Depuis 2011, année de son accession au pouvoir, le RDR devenu RHDP vit et agit comme une tribu assiégée. La hantise de la perte du pouvoir et les lendemains incertains qui l’accompagneraient, l’obligent à toujours adopter une posture de belligérance en toute situation. Il bande les muscles à tout va, considère toute revendication de l’opposition comme une provocation, à laquelle une fin de non-recevoir est la réponse appropriée. Et si l’opposition persiste et tient à s’exprimer comme on le ferait dans un état démocratique, à travers marches, meetings ou sit-in, alors policiers, gendarmes et… « microbes » s’adonnent à cœur joie pour disperser, réprimer, emprisonner et même…
Cette situation est intenable pour le pouvoir lui-même et ne peut continuer éternellement. A trop vouloir tirer sur la corde, elle finira à coup sûr par se casser, et nul ne peut imaginer les conséquences qui en découleront.
De ce fait, le parti au pouvoir, quoi qu’on dise, a besoin d’une situation apaisée et une convergence de vue avec les ivoiriens dans leur entièreté, sur les problèmes qui divisent, à l’effet de pouvoir dérouler son programme de gouvernement. Le règne par la force et par la contrainte, ne permet nullement à celui qui les détient de mener une vie paisible et tranquille. Le RHDP et le pouvoir qui en est issu, doivent s’en convaincre et lâcher du lest pour que les problèmes qui divisent soient abordés sereinement, et des pistes de solutions soient recherchées. Ce parti doit se faire aussi à l’idée que les passages en force ne règlent pas les problèmes, ils ne font que les déplacer.
L’opposition de son côté, doit ajouter un peu d’eau à son vin, pour donner une chance d’avoir une atmosphère propice à toutes les discussions. Elle a dû se rendre compte que ses contestations de l’élection présidentielle de 2020, des résultats qui en sont issus, de la légalité et de la légitimité du pouvoir actuel, se sont heurtées au parapluie de l’indifférence de ceux qui régentent ce monde, qui y ont même trouvé des éléments de justification, juste du fait qu’elle n’ a pas pu modifier le rapport de force et influer sur le cours de l’histoire.

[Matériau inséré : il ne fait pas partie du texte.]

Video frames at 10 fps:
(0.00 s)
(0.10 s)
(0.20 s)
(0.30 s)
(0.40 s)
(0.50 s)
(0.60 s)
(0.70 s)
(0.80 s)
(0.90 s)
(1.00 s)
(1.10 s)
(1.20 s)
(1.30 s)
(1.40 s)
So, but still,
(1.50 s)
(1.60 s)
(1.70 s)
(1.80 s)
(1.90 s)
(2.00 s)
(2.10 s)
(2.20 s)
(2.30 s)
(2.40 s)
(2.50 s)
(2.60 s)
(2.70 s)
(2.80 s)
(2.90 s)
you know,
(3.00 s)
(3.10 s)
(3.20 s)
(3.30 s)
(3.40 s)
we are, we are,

A son corps défendant, elle doit se rendre à l’évidence de qui dispose de l’effectivité du pouvoir et qui représente le pays dans les instances internationales. Le reconnaitre n’est nullement un aveu de faiblesse, encore moins un renoncement à la lutte pour plus de démocratie dans le pays.

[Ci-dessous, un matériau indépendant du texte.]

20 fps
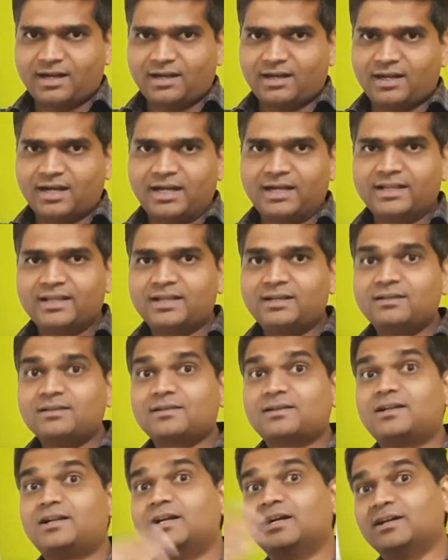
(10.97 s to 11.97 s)
and
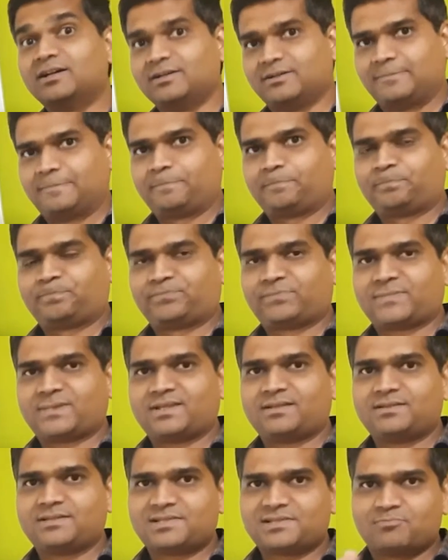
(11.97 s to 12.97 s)
then Gha,
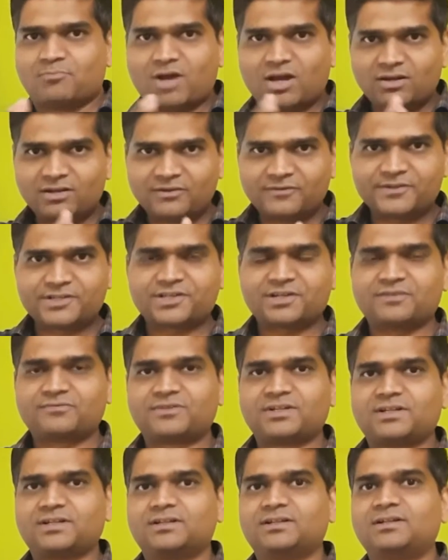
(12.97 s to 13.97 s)
the smaller version
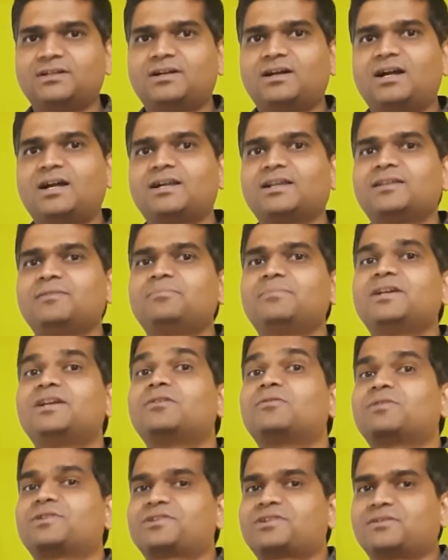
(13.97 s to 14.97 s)
of the G and then
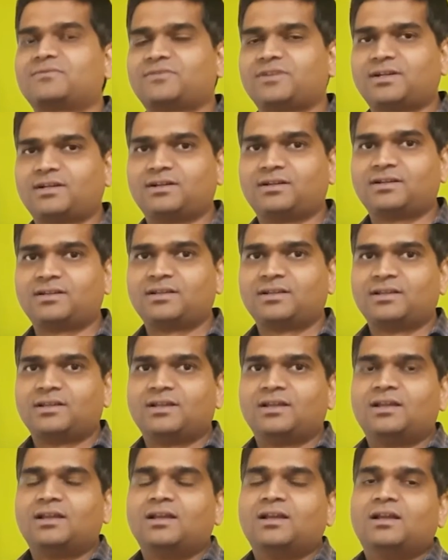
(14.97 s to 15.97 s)
bigger version of the
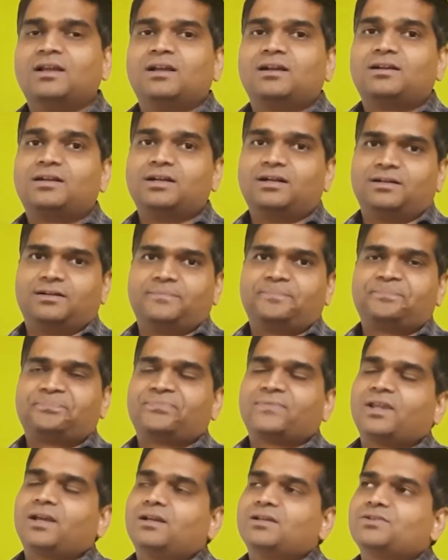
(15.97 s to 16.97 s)
Gha.
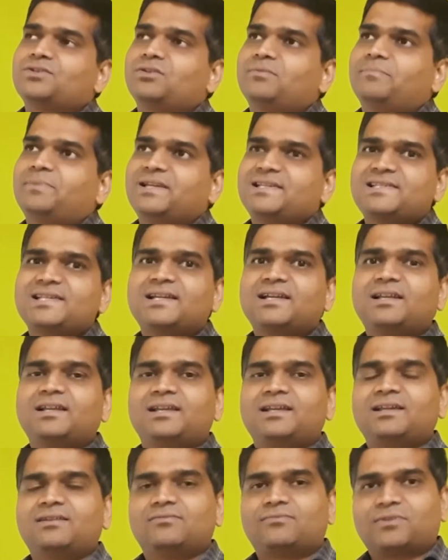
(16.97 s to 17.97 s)
So
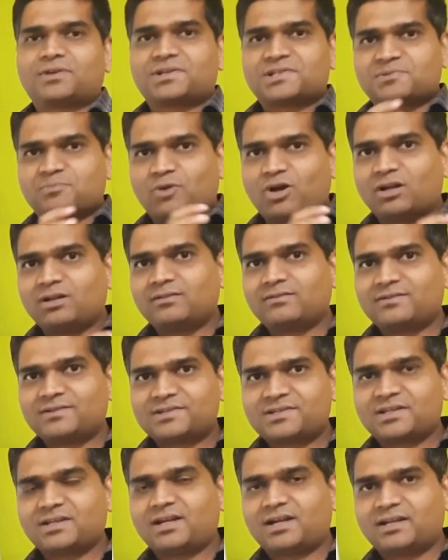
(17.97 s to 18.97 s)
basically, for smaller
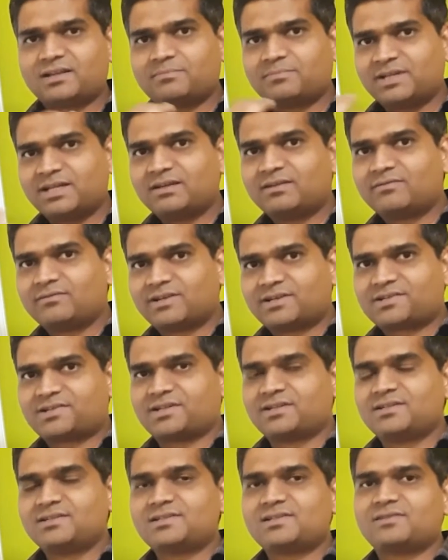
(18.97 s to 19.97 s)
version and the bigger
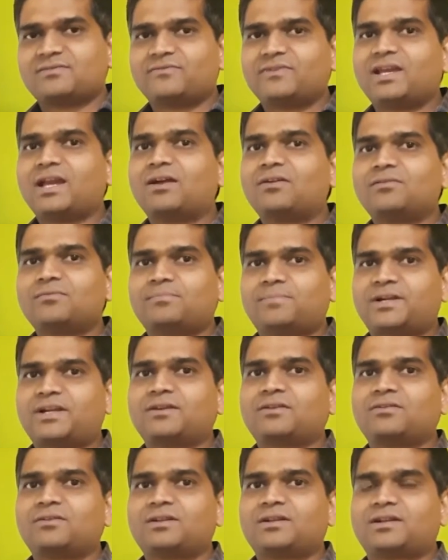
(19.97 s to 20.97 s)
versions, we have
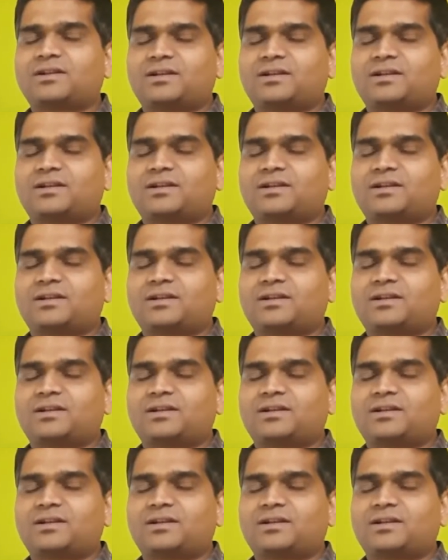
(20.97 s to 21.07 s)
particular,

Il s’agit de jeter les bases d’échanges à même de faire évoluer les choses dans un esprit de donner et de recevoir.
C’est certain, des partisans de l’opposition et du parti au pouvoir sont remontés par la rencontre du 27 juillet parce que beaucoup estiment à tort ou à raison, que les responsables des milliers de morts de la crise de 2010 n’ont pas été punis et cela donne l’impression d’une prime à l’impunité. C’est peut-être vrai, mais au stade où se trouve le pays, une seule alternative s’offre à lui :
– Soit continuer dans les invectives, la belligérance et les affrontements (physiques)

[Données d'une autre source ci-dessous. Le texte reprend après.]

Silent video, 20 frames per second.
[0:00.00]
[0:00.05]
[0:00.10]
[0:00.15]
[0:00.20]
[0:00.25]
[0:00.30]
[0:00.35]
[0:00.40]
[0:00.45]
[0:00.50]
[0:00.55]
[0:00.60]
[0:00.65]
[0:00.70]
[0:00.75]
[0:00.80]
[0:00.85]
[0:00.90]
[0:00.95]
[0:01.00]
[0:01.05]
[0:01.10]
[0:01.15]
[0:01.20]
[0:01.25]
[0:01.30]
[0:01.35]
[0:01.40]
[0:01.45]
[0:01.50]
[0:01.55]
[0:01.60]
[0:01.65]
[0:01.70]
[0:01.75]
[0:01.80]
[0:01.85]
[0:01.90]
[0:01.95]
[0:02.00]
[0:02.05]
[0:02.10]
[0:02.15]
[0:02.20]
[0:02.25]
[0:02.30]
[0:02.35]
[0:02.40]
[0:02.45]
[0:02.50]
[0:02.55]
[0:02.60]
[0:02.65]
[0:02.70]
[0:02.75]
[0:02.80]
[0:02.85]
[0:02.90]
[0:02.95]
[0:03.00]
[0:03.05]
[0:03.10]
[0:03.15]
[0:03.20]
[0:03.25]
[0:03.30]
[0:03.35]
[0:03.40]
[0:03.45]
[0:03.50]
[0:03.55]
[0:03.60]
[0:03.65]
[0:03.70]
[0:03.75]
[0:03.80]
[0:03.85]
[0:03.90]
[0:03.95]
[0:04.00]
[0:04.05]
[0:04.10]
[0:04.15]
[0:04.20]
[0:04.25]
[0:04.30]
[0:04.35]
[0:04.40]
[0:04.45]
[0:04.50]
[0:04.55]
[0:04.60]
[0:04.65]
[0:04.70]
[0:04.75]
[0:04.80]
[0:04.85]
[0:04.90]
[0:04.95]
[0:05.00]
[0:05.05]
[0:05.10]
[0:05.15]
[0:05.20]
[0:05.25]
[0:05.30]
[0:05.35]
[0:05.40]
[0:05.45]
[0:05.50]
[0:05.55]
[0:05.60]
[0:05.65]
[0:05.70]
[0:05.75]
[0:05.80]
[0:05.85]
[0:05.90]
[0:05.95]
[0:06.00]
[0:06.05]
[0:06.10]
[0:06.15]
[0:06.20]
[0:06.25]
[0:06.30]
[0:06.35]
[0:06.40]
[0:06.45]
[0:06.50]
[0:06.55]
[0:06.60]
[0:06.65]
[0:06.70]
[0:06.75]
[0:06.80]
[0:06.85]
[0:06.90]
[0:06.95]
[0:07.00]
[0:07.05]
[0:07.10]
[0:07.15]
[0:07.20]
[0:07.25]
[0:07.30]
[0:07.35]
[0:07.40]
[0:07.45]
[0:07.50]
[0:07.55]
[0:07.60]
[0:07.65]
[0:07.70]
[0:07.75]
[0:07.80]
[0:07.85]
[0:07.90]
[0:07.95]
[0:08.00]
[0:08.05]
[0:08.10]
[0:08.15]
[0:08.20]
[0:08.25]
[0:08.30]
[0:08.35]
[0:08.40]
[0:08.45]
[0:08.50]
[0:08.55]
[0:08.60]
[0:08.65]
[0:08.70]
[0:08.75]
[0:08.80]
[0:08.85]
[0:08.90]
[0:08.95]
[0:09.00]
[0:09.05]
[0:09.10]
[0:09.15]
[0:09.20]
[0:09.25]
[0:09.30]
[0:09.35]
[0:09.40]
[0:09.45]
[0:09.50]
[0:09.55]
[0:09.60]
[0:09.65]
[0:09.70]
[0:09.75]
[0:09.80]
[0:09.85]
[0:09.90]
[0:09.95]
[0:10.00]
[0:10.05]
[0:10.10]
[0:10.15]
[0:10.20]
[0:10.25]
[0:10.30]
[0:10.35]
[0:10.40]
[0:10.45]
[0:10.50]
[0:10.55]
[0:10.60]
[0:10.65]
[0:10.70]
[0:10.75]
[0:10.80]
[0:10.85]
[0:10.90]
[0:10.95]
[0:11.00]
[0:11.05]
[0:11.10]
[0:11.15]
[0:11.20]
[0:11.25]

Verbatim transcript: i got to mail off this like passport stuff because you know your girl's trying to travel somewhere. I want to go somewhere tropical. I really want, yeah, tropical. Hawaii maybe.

– Soit se parler sincèrement pour laisser une chance au dialogue.
En tout état de cause, le souhait qu’on peut émettre, c’est qu’une suite soit donnée à cette rencontre. Et la prochaine devrait réunir Bédié, Gbagbo et Ouattara et plus tard l’élargir à toute la classe politique ivoirienne.
Il n’y a qu’à ce prix que les choses évolueront. Pour ce faire tout le monde doit mettre balle à terre et donner la chance à demain. Demain est certes un autre jour, mais demain arrive toujours. Et s’il y a eu un matin en Eburnie, il y aura assurément un soir et l’ivraie sera séparée du vrai.